In a recent decision, captioned Calhoun v. Laidlaw & Company, 20-CV-6174 (S.D.N.Y. Dec. 18, 2020) (provided via teleconference; here is the transcript), the court held that plaintiff sufficiently alleged retaliation under the New York State and City Human Rights Laws.
It was undisputed that the plaintiff sufficiently alleged that he engaged in “protected activity”, namely, that he “reported on the discriminatory conduct that led to his termination and filed a lawsuit that was the subject of his settlement with the defendant.”
It also explained that the anti-retaliation provisions of the statutes apply to former employees, such as the plaintiff here.
The court explained that for a retaliation claim, an “adverse employment action” is one that “is any action that could well dissuade a reasonable worker from making or supporting a charge of discrimination” (and not a “materially adverse change in the terms and conditions of employment”, which is the standard applicable for so-called “status based” discrimination claims).
Here, plaintiff sufficiently pleaded an “adverse employment action”:
The complaint pleads that defendant withheld $125,000 that was otherwise due to him. Being deprived of a six-figure payment to which a worker is otherwise entitled is something that well might deter that reasonable worker from making or supporting a charge of discrimination. Defendant argues that “plaintiff has not alleged, argued, or even identified a single manner by which the withholding would deter anyone else from engaging in the protected activity of complaining of discrimination.” Reply at 5. But it is not difficult to infer how being deprived of $125,000 or the threat of being deprived of such an amount would affect a worker’s willingness to engage in protected activity. That’s a lot of money to lose as a result of challenging discrimination — even in the finance industry — separate and apart from the cost and strain of continuing litigation to seek its repayment. To plausibly plead a retaliation claim under the NYCHRL, the plaintiff must plausibly allege that “the employer engaged in conduct that was reasonably likely to deter a person from engaging in such action.” Mihalik, 715 F.3d at 112 (citing Albunio, 16 N.Y.3d at 479; Williams, 872 N.Y.S.2d at 33–34). “The NYCHRL imposes an identical standard to that of the NYSHRL, except that the plaintiff need not [allege] any ‘adverse’ employment action; instead, she must prove that something happened that would be reasonably likely to deter a person from engaging in protected activity.” Benzinger v. Lukoil Pan Americas, LLC, 447 F. Supp. 3d 99, 129 (S.D.N.Y. 2020) (quotation and brackets omitted). For the same reasons that the allegations in the complaint satisfy this requirement of the NYSHRL, they are sufficient to satisfy the pleading requirement under the NYCHRL.
Finally, the court explained that plaintiff sufficiently alleged a causal connection between the “protected activity” and the “adverse action”, even under the higher “but for” causation standard applicable under Title VII. (The court specifically declined to hold what standard – the higher “but for” standard or the lower “motivating factor” standard applicable under the NYC Human Rights Law – applies to the New York State Human Rights Law, which was amended in 2019 to broaden its scope.)

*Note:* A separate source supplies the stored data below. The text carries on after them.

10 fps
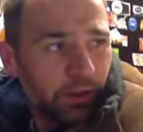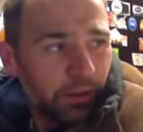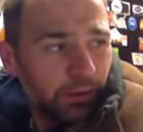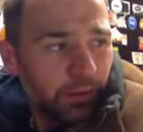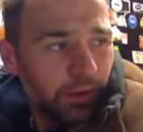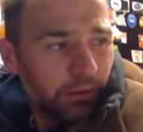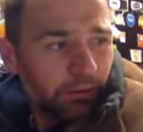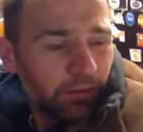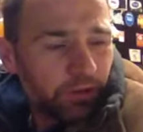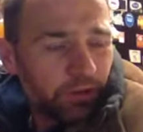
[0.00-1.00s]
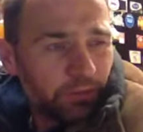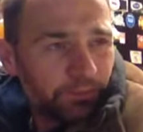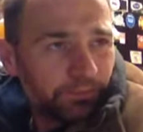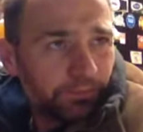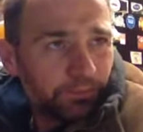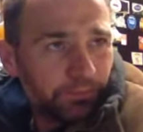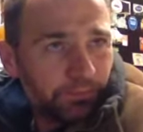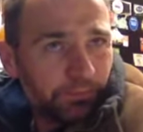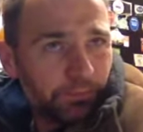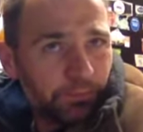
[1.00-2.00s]
What else?
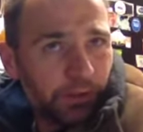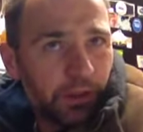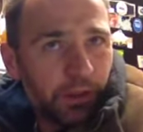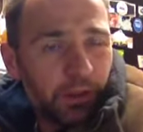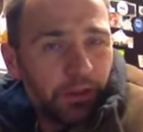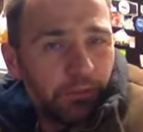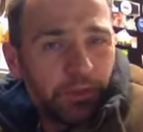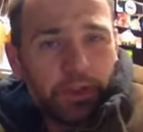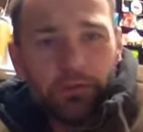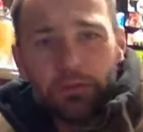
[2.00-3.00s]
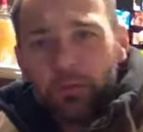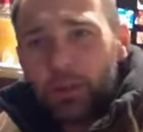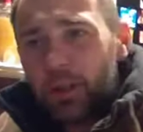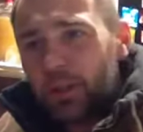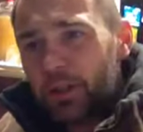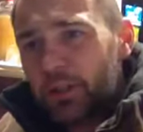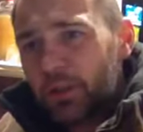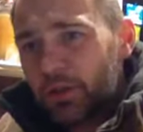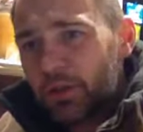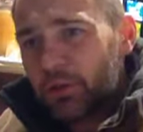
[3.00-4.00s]
Uh, thank you for all my
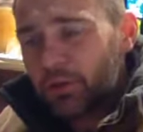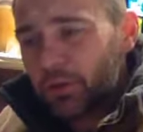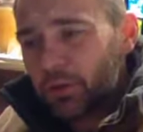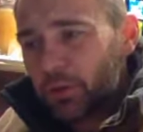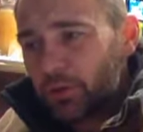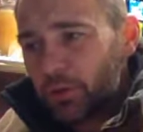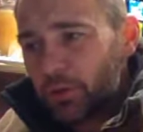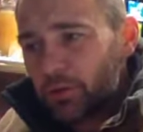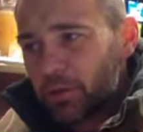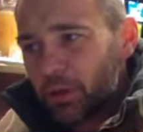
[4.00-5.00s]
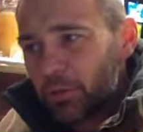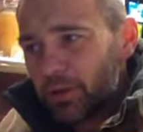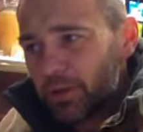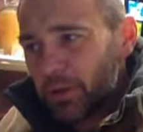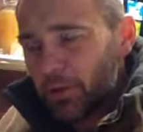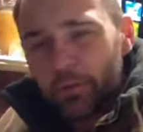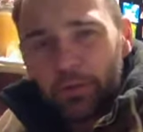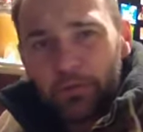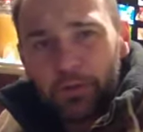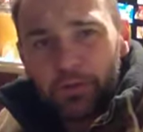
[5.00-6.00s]
subs new subscribers. I think I've got another
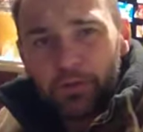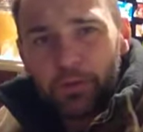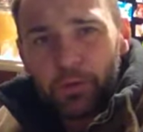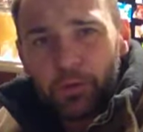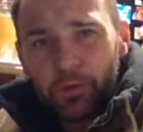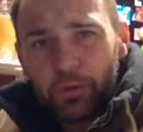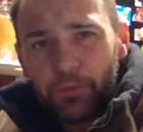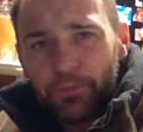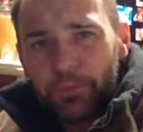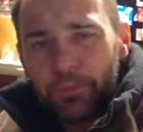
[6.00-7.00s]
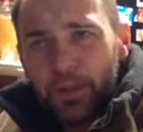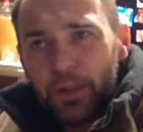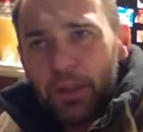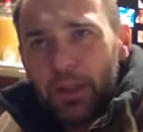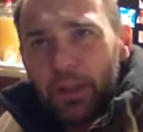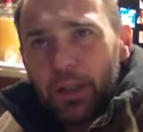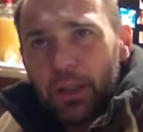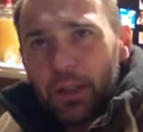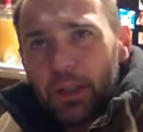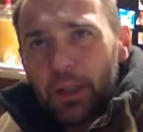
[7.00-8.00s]
three or four.
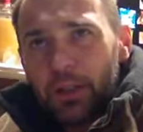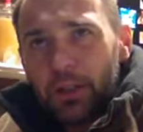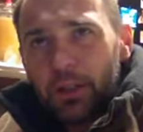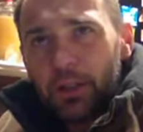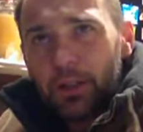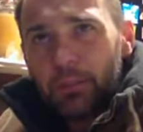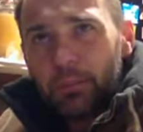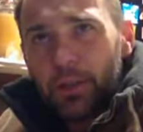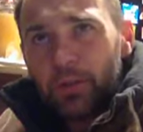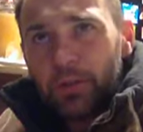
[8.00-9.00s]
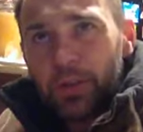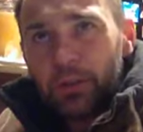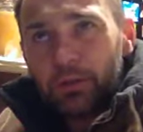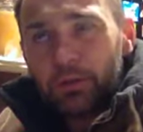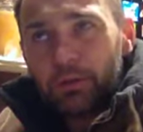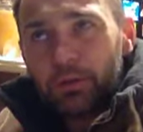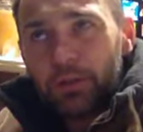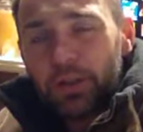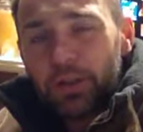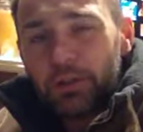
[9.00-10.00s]
Um, I haven't had a look
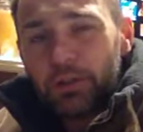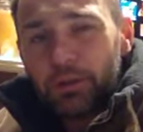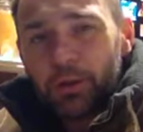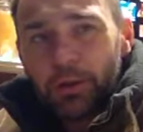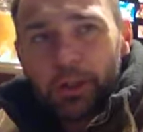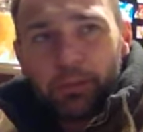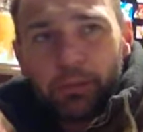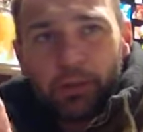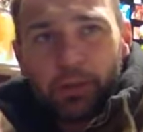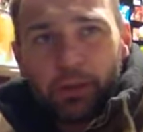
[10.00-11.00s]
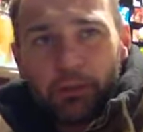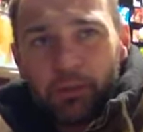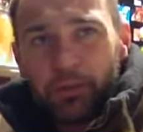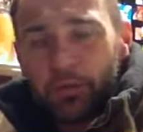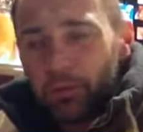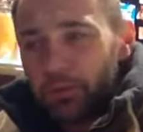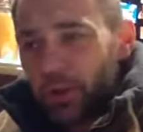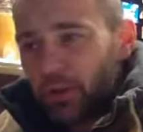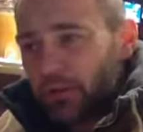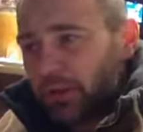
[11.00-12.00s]
to see who you are yet, but I'll give you all a
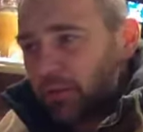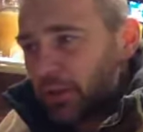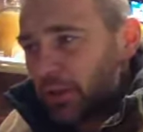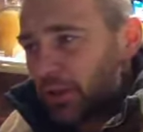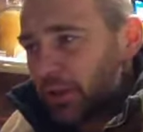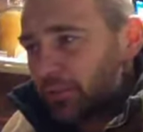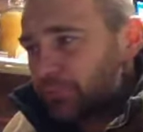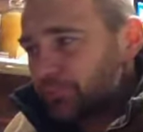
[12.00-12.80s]
shout out later.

Applying the law to the facts, the court explained:
First off, plaintiff’s complaint describes the fact that he reached a settlement of allegations that the company had discriminated against him as an employee. Complaint paragraph 6. Those facts support a causal inference based on the discriminatory motivations of defendant’s management — the discriminatory conduct that was the basis for the lawsuit and the substantial settlement that resulted from it.
Second, the retaliatory conduct took place approximately seven months after plaintiff’s protected activity — close enough in time to give rise to an inference of a causal connection.
Third, the nature of defendant’s conduct itself strongly supports a causal link. As alleged, defendant negotiated a settlement. During the discussions, the prospect of a holdback for the client claim was specifically discussed and rejected. Id. at paragraphs 13, 17-42.
On December 20, 2019, less than one month after the parties finalized their agreement, defendant reneged on the deal point that was the subject of direct negotiation and withheld $125,000 from Plaintiff. Id. at paragraph 62.
It is easy to draw the inference from this set of facts that but for an intention to retaliate, defendant would not have acted as it did. What legitimate reason was there for defendant to renege on its contractual obligation? The justification asserted by defendant for its conduct as pleaded — a desire to cash collateralize the contingent obligation for a settlement in principle with the client — is weak tea, particularly given the other facts pleaded, including the nature of defendant’s business and the fact that plaintiff would have been flush with cash to make good on his obligations after payment of the settlement amount.
Defendant’s intentional decision to violate a contractual obligation, coupled with its weak justification, further demonstrate that plaintiff sufficiently pleaded the conduct was, in fact, a reaction to plaintiff’s protected activity.
This decision is also noteworthy because it expresses the Judge’s observation that “Defendant’s motion is profoundly flawed” and “[t]he opening brief ignored and misstated basic principles of law”, leading the Court to decline to “conclude that the motion was frivolous” (and that sanctions were not warranted) but that “it came close to the line.”